EXERCISE AIM:
All of the records below must be output exactly, with no pictures carried over.

-=-=-=-=-

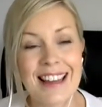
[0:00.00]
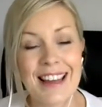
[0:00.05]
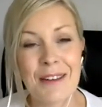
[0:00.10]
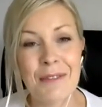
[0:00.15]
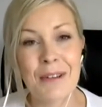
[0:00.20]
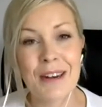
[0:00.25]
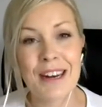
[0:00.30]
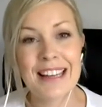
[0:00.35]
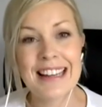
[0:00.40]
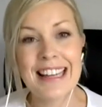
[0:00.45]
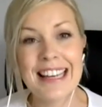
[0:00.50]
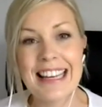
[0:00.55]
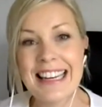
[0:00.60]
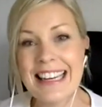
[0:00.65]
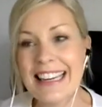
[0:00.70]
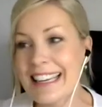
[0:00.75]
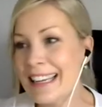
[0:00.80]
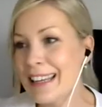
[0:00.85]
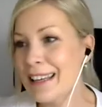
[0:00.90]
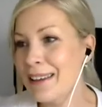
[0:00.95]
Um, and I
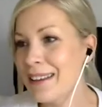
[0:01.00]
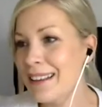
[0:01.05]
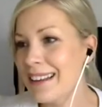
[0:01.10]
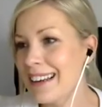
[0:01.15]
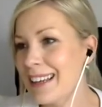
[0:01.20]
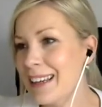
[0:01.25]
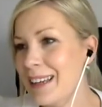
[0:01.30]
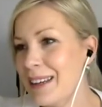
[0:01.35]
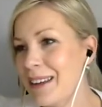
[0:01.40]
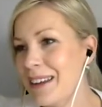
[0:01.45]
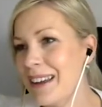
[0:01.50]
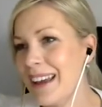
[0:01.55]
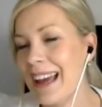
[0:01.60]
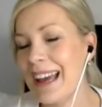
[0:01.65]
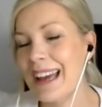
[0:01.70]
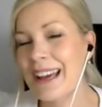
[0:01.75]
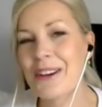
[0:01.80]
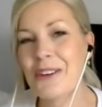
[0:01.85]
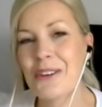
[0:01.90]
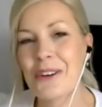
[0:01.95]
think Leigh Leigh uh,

-=-=-=-=-

YOUR SOLUTION:
[0:00.00]
[0:00.05]
[0:00.10]
[0:00.15]
[0:00.20]
[0:00.25]
[0:00.30]
[0:00.35]
[0:00.40]
[0:00.45]
[0:00.50]
[0:00.55]
[0:00.60]
[0:00.65]
[0:00.70]
[0:00.75]
[0:00.80]
[0:00.85]
[0:00.90]
[0:00.95]
Um, and I
[0:01.00]
[0:01.05]
[0:01.10]
[0:01.15]
[0:01.20]
[0:01.25]
[0:01.30]
[0:01.35]
[0:01.40]
[0:01.45]
[0:01.50]
[0:01.55]
[0:01.60]
[0:01.65]
[0:01.70]
[0:01.75]
[0:01.80]
[0:01.85]
[0:01.90]
[0:01.95]
think Leigh Leigh uh,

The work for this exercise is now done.